## Analysis of Count Data

When response variables are composed of counts, the standard statistical methods that rely on the normal distribution are no longer applicable. Count data are comprised of positive integers and, often, many zeros. For such data, we need statistics based on Poisson or binomial distributions. I’ve spent the past few weeks analysing counts from hundreds of transects and, as is typical, a particular challenge was determining the appropriate packages to use for R. Here’s what I’ve found so far.

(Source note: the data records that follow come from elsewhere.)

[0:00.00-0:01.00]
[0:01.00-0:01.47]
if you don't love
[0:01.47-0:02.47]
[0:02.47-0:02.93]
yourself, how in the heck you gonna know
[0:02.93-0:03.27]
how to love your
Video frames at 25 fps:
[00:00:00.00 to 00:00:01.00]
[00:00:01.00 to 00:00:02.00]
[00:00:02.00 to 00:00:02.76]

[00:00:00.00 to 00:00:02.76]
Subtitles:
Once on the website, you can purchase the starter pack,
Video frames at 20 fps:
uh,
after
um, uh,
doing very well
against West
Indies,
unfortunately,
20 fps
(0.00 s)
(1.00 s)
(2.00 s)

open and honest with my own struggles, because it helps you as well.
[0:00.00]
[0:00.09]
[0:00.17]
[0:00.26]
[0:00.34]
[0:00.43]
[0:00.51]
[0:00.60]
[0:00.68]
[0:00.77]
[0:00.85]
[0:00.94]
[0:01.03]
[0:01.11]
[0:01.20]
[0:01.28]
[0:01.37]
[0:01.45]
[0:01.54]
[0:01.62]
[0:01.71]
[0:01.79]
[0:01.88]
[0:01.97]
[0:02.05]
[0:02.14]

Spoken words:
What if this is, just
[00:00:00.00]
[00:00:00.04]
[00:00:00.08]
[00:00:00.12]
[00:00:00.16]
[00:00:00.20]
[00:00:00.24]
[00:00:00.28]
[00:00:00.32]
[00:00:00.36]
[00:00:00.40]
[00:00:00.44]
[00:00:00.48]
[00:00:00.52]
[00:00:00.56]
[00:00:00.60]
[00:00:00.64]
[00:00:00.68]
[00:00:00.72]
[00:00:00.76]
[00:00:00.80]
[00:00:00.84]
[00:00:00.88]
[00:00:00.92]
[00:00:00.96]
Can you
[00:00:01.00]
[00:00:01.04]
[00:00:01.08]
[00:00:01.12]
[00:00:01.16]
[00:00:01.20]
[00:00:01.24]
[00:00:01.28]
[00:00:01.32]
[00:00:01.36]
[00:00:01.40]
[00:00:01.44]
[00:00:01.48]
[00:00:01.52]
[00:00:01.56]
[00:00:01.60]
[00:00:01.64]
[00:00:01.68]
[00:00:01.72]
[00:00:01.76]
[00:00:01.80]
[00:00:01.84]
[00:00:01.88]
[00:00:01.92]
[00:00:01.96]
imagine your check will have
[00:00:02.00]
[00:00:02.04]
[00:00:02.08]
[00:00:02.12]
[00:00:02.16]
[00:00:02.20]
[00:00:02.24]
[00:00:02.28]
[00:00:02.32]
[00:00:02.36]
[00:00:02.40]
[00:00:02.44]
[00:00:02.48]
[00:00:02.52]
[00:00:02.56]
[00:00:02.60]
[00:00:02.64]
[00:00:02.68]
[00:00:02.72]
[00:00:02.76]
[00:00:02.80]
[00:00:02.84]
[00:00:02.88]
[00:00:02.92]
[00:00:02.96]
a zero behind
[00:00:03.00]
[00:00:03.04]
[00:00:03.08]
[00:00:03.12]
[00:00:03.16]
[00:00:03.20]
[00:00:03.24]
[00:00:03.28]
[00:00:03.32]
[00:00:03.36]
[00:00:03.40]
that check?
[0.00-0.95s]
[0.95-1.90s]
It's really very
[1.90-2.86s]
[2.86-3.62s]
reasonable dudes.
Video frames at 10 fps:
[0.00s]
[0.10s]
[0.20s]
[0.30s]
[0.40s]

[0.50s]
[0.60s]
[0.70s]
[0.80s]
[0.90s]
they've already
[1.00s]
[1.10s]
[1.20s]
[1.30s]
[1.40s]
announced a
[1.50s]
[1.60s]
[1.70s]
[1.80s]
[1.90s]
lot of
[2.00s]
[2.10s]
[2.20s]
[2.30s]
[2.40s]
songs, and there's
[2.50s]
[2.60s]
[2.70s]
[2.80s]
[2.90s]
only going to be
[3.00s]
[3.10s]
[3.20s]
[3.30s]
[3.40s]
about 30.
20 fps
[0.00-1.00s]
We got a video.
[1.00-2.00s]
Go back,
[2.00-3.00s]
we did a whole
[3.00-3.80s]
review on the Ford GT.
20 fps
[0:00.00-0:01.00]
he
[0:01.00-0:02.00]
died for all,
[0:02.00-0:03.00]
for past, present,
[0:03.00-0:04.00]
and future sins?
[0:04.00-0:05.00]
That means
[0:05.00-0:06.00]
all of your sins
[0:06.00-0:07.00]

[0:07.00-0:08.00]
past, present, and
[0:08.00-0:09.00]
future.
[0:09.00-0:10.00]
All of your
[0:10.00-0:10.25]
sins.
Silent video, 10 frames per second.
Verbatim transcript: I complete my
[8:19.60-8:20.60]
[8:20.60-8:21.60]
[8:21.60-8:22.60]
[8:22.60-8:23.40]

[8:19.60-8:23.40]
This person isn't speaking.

The first step is to get an idea of the dispersion of data points:

```
Means <- tapply(y, list(x1, x2), mean)
Vars <- tapply(y, list(x1, x2), var)
plot(Means, Vars, xlab="Means", ylab="Variances")
abline(a=0, b=1)
```

For the Poisson distribution, the mean is equal to the variance. So, we expect the points to lie along the solid line added to the plot. If the points are overdispersed, a negative binomial link function may be more appropriate. The `pscl`

library provides a function to test this:

```
library(pscl)
model.nb <- glm.nb(y ~ x, data=data)
odTest(model.nb)
summary(model.nb)
```

If the `odTest`

function rejects the null model, then the data are overdispersed relative to a Poisson distribution. One particularly useful function is `glmmPQL`

from the `MASS`

library. This function allows for random intercepts and combined with the negative.binomial function of the same library, you can fit a negative binomial GLMM:

```
model.glmm.nb <- glmmPQL(y ~ x1 + x2,
random= ~ 1|transect, data=data,
family=negative.binomial(model.nb$theta))
```

In this case, I use the Θ estimated from the `glm.nb`

function in the `negative.binomial`

call. Also useful are the `zeroinfl`

function of the `pscl`

library for fitting zero-inflated Poisson or negative binomial models and the `geeglm`

function of `geepack`

for fitting generalized estimating equations for repeated measures. Finally, `fitdistr`

from `MASS`

allows for estimating the parameters of different distributions from empirical data.